00:06:28.500 | or at least longer pieces of text.

00:06:31.200 | And then let's compare how they perform.

00:06:33.400 | Because in this case,

00:06:34.500 | the transformer model will outperform the traditional model.

00:06:37.800 | Okay, so this text is quite a bit longer.

00:06:41.500 | And now let me copy these two.

00:06:46.500 | Bring them down here.

00:06:48.500 | And let's do that again.

00:06:53.200 | I'm not sure why.

00:06:54.100 | Sorry, I'm reloading the model that I didn't realize.

00:06:58.100 | Okay.

00:06:59.400 | And here and here.

00:07:02.400 | Now let's compare these two.

00:07:05.400 | So the transformer model is correctly identifying

00:07:10.100 | Fastly as an organization.

00:07:11.900 | The large model is identifying Fastly as a person.

00:07:15.900 | So you can see a little bit of difference there.

00:07:18.500 | Then up here,

00:07:21.600 | we have this quarter one 21

00:07:24.700 | identified as a date by a transform model.

00:07:27.100 | Not at all with the large traditional model.

00:07:32.100 | Go a little bit further.

00:07:33.200 | So this one, I'm not really sure if this is a good thing or bad thing.

00:07:36.600 | So the transformer model is identifying a whopping 27%

00:07:40.700 | as the percent.

00:07:42.900 | Which I don't think that's really a good thing.

00:07:48.600 | But it depends on what you're doing.

00:07:50.300 | Maybe you kind of want that exaggeration of the percentage in there.

00:07:54.800 | But I don't think so.

00:07:56.600 | So I suppose that depends on what you're doing.

00:07:59.800 | So I suppose that depends.

00:08:02.400 | But I would say probably transform model is actually performing worse

00:08:06.400 | with that single, that single use, that single case.

00:08:10.500 | The rest of these, the money percentages,

00:08:13.600 | they're all matching between the two models.

00:08:15.900 | Here, the large model is pulling out this one cardinal.

00:08:21.600 | I'm not sure we really want that one in there to be honest.

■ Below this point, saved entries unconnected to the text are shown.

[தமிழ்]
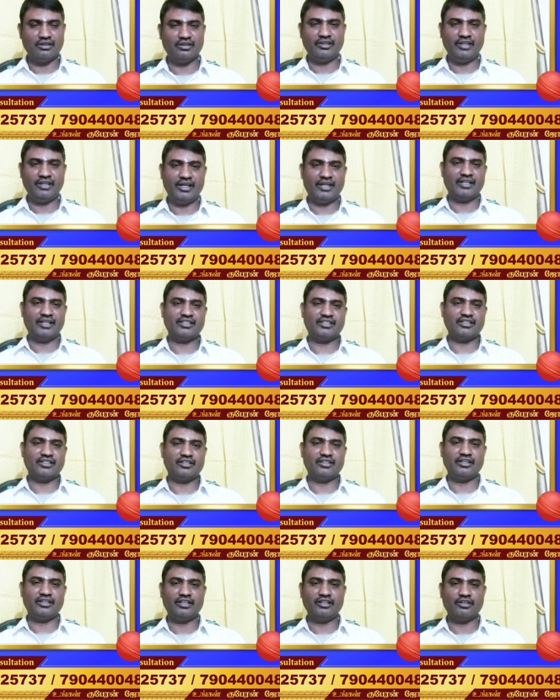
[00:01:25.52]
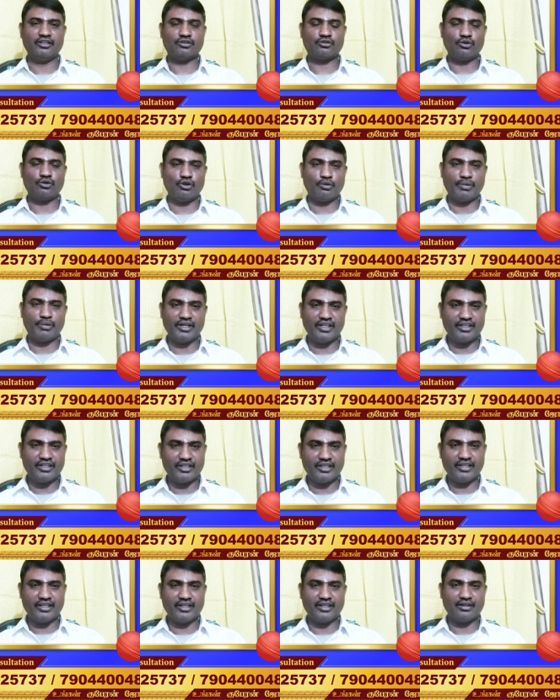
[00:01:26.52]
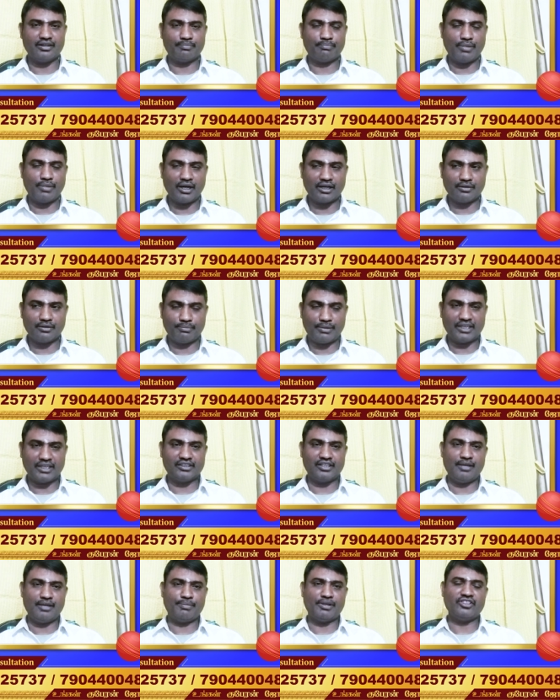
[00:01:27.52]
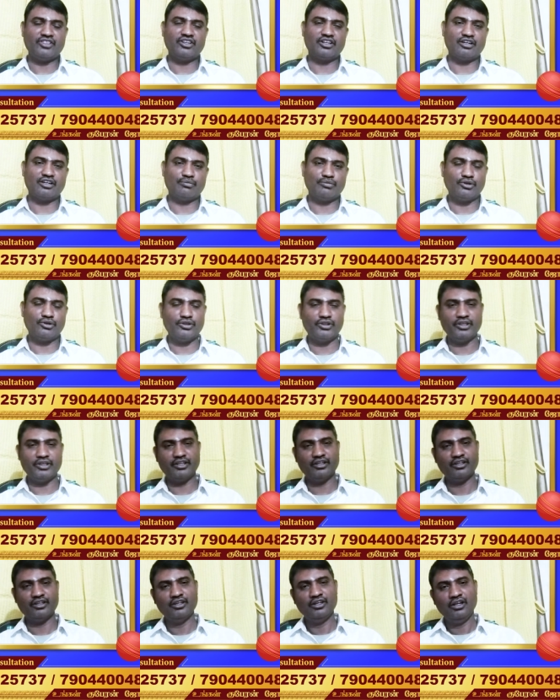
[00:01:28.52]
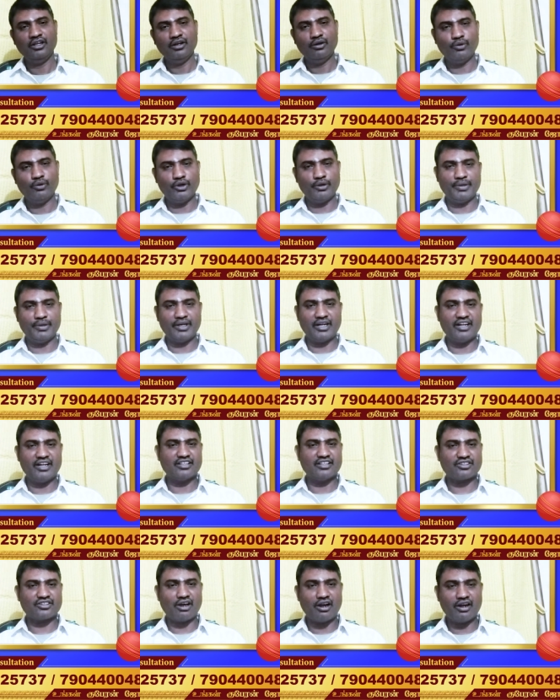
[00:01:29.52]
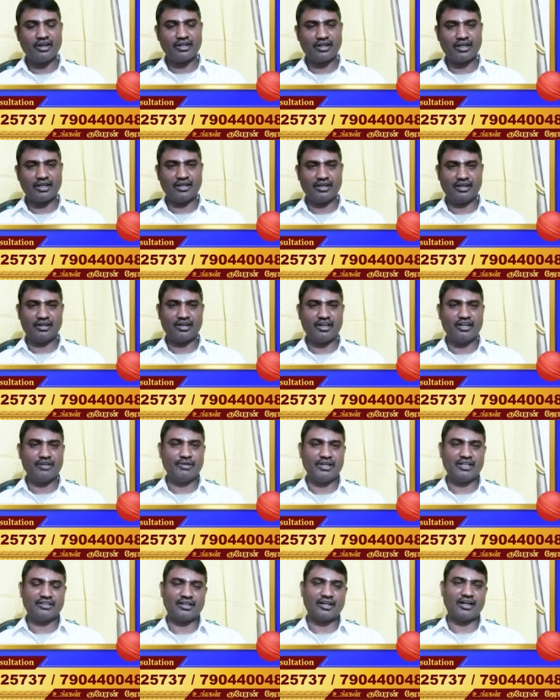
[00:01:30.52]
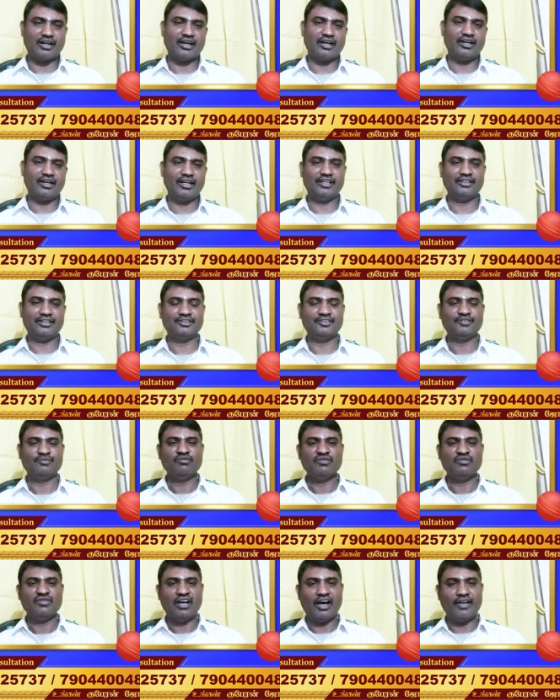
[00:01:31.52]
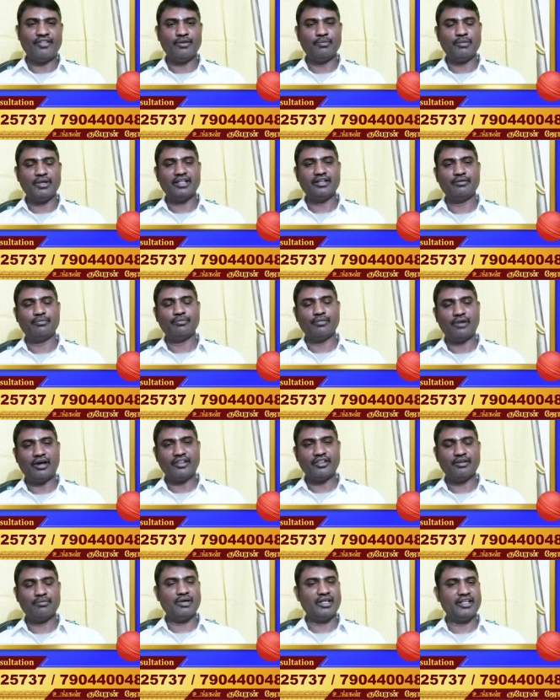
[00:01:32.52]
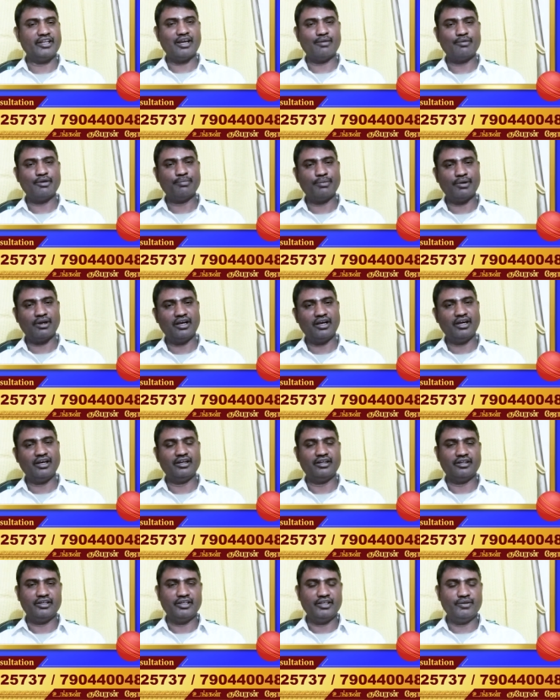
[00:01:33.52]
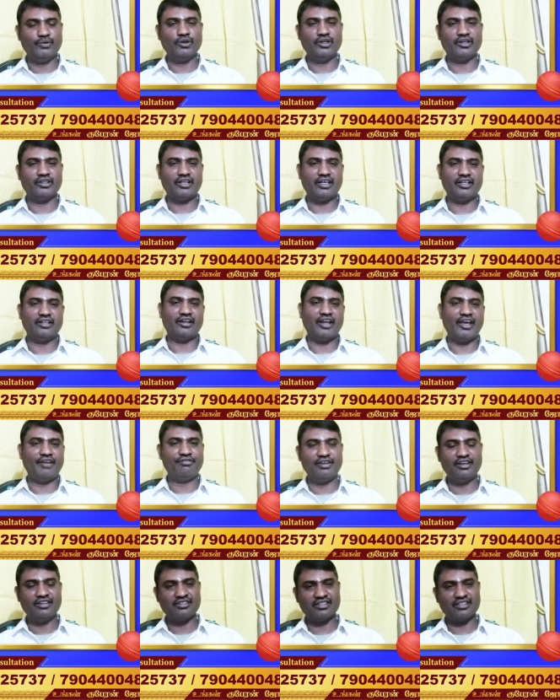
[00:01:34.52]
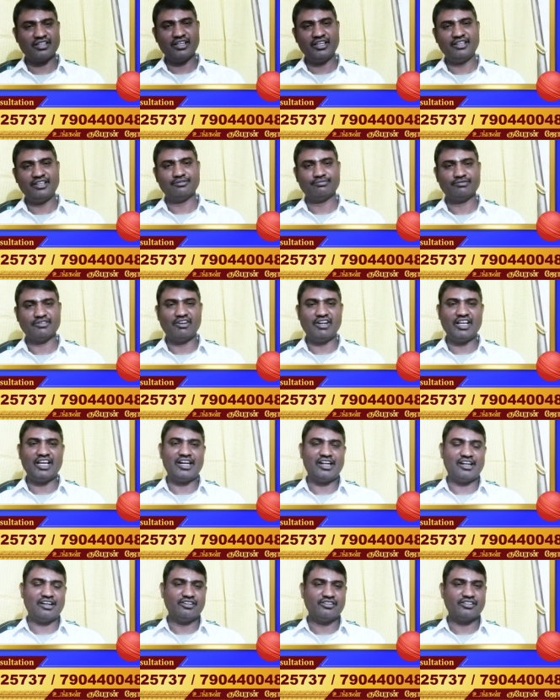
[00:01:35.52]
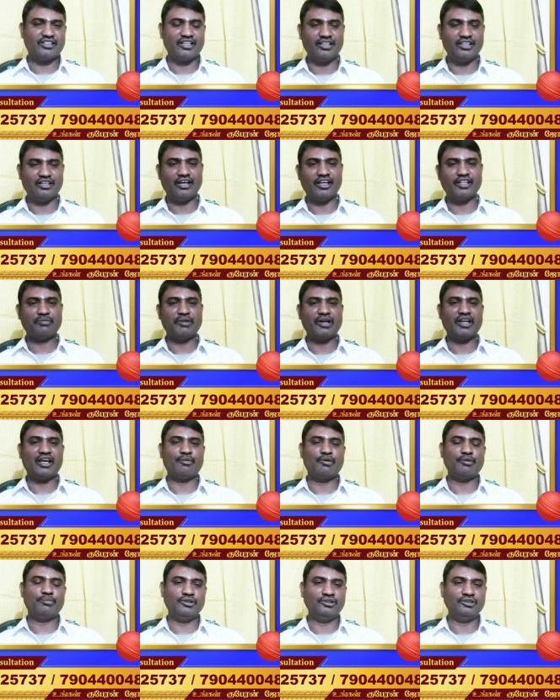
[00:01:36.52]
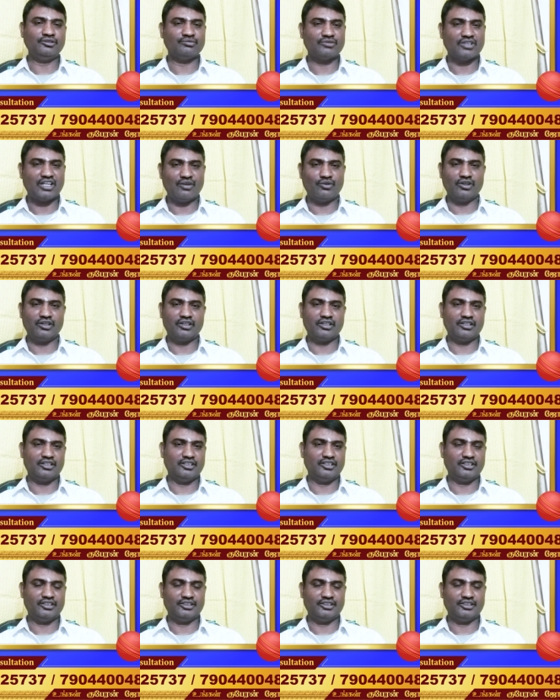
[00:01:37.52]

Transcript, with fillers: இதை அடிச்சுட்டு இது ஸ்ட்ரோக் பண்ணிட்டு பக் பக்கத்துலேயே பந்து இருக்கும்போது போது ஓடி போய் ரன்னு ஷார்ட்டாக ரன் எடுத்துடுறாங்கல்ல அந்த மாதிரி அந்த மாதிரி அமைப்பெல்லாம் இவங்களுக்கு தான் அது லைஃப்லயும் சரி விளையாட்டுலயும் சரி அந்த மாதிரி அமைப்பு அவங்களுக்கு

00:08:29.300 | And then if we continue,

00:08:31.100 | the transform model is getting the Q1 date

00:08:33.800 | and the facility organization down here.

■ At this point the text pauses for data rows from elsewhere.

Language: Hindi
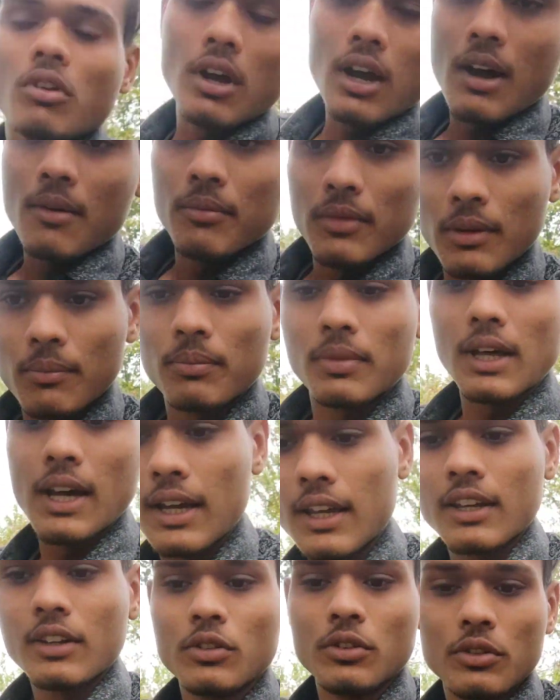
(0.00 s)
काम निपटा
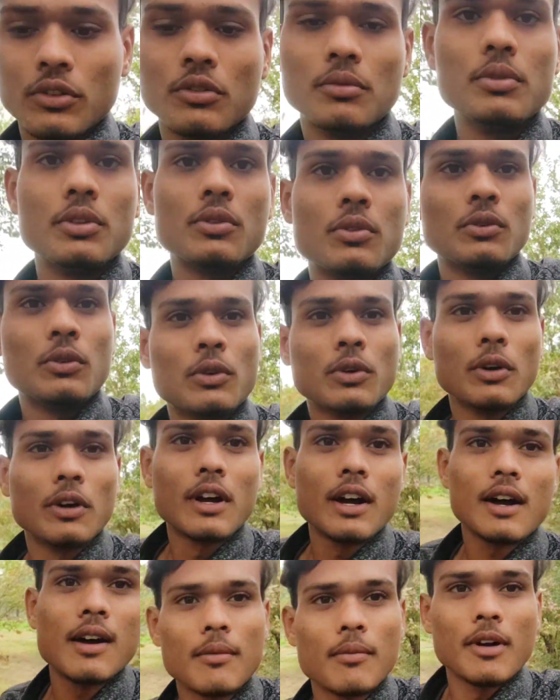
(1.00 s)
के जो जो भी सूट
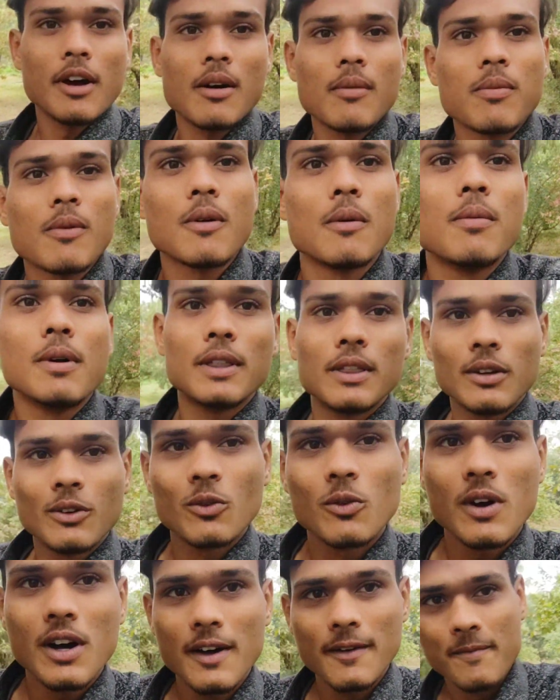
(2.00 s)
होगा मैं आपको
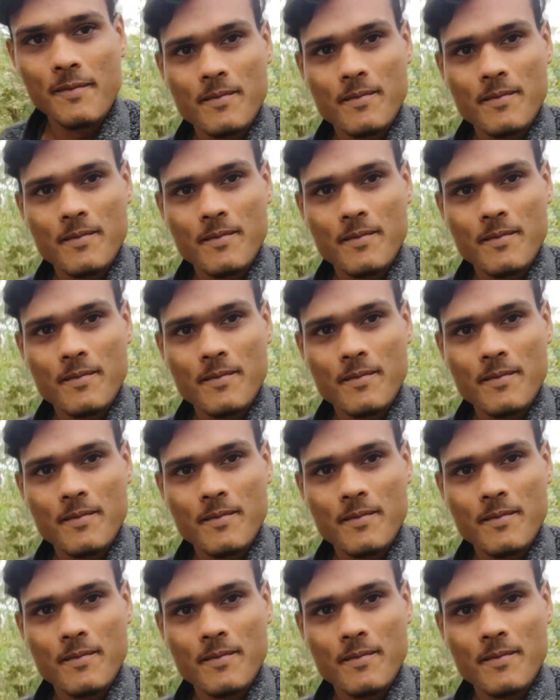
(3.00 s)
बताऊँगा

00:08:36.000 | Usual model, missing Q1.

00:08:38.600 | We do have facilities person.

00:08:40.700 | And then down here,

00:08:42.800 | the large model is seeing CFO as an organization,

00:08:47.200 | which is obviously not the case.

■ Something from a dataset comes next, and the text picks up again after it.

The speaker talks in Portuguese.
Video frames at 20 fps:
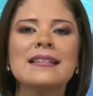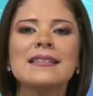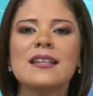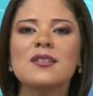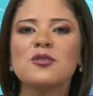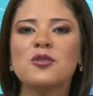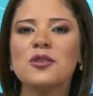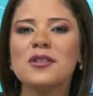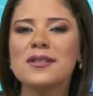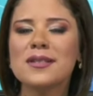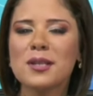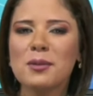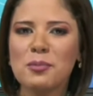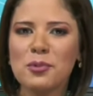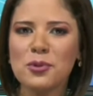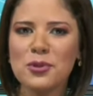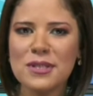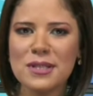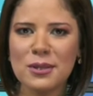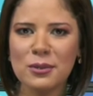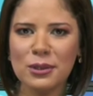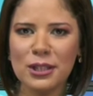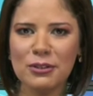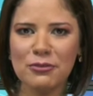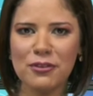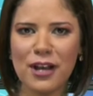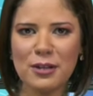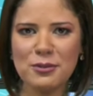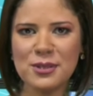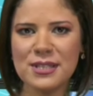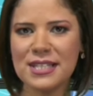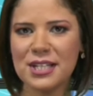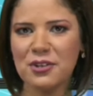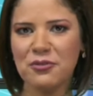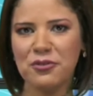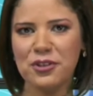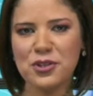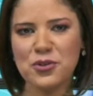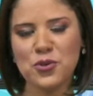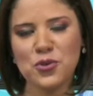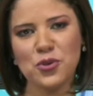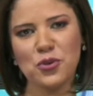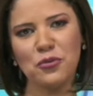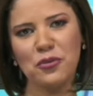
As ações que buscam levar os serviços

00:08:48.300 | It's actually a substitution, obviously.

00:08:50.700 | So, yeah, I mean, they're not far from each other for sure.

00:08:55.300 | But I think in this case,

00:08:56.900 | transform model is definitely outperforming,

00:09:00.000 | at least by a little bit.

00:09:01.700 | And I think the more complex the language gets,

00:09:05.500 | the better the transform model can form.

00:09:10.200 | So, I mean, that's it for this video.

00:09:13.500 | I just wanted to give you a quick demonstration

00:09:15.200 | of spaCy and transform,

00:09:17.600 | which I think is really cool

00:09:18.800 | that you can actually use both of those packages together.

00:09:22.000 | So I think thank you very much for watching

00:09:25.400 | and I'll see you again in the next one.